Estudos também encontraram uma ligação entre idade paterna avançada e autismo. Mas a sociedade constantemente envergonha os homens por terem filhos mais tarde na vida? Claro que não. Quando Trump, aos 59 anos, se tornou pai de Barron, ele se gabou para a imprensa sobre sua virilidade. "Eu continuo jovem, certo? Eu tenho filhos, eu continuo jovem", disse Trump na época .

Sem dúvida, há inúmeras razões que motivam essa repentina obsessão do governo Trump com o Tylenol, incluindo a necessidade de distrair as pessoas daqueles incômodos arquivos do Epstein. No entanto, a preocupação com a saúde das mulheres não está absolutamente no cerne da questão.
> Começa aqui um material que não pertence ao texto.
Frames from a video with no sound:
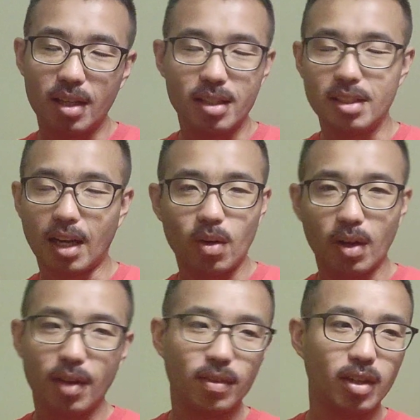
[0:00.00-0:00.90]
is I
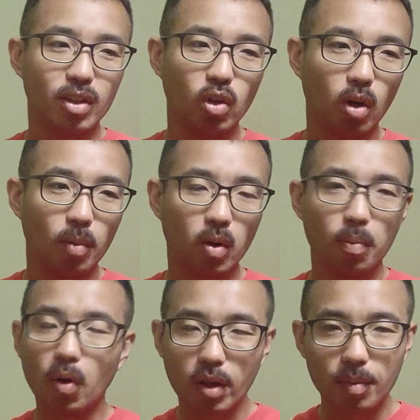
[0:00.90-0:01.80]
don't have the normal
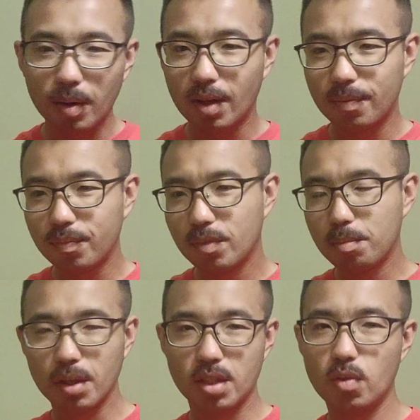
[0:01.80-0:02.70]
Pokemon
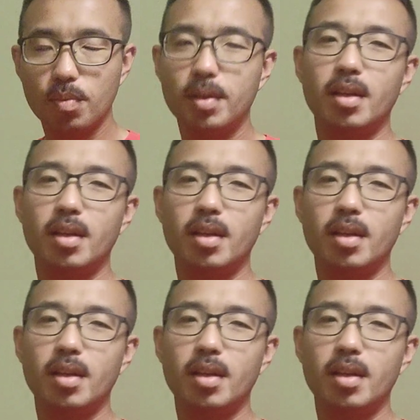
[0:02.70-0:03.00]
plushies with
Em vez disso, esta é mais uma maneira de controlar as mulheres; outra maneira de nos reduzir a úteros ambulantes em vez de seres humanos multidimensionais. Esta guerra contra o Tylenol também é, em grande parte, uma guerra contra as mulheres. Agora, se ao menos houvesse um comprimido que pudéssemos tomar para ajudar a lidar com esse mal-estar induzido pelo Maga. Do jeito que está, todos nós vamos ter que aguentar firme.